DATA SUPPLIED |
········

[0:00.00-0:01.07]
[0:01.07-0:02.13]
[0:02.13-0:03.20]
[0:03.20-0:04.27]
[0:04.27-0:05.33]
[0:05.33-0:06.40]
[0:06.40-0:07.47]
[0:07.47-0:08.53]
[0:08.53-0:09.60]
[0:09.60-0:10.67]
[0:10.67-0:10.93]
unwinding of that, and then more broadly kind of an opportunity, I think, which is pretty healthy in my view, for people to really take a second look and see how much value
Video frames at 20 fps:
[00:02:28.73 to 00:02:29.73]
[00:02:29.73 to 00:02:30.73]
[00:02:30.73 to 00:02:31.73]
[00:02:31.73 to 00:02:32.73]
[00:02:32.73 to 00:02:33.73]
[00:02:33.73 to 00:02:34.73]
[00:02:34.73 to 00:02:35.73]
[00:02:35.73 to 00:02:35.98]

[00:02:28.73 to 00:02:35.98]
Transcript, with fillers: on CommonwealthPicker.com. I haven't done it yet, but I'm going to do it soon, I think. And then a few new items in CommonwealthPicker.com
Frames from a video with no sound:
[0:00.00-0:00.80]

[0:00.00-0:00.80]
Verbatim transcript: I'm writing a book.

········

ABOUT THIS EXERCISE |
From the line that contains "[00:02:33.73 to 00:02:34.73]" down to the last line of the material above, copy every line word for word, both ends included.

REPLY |
[00:02:33.73 to 00:02:34.73]
[00:02:34.73 to 00:02:35.73]
[00:02:35.73 to 00:02:35.98]

[00:02:28.73 to 00:02:35.98]
Transcript, with fillers: on CommonwealthPicker.com. I haven't done it yet, but I'm going to do it soon, I think. And then a few new items in CommonwealthPicker.com
Frames from a video with no sound:
[0:00.00-0:00.80]

[0:00.00-0:00.80]
Verbatim transcript: I'm writing a book.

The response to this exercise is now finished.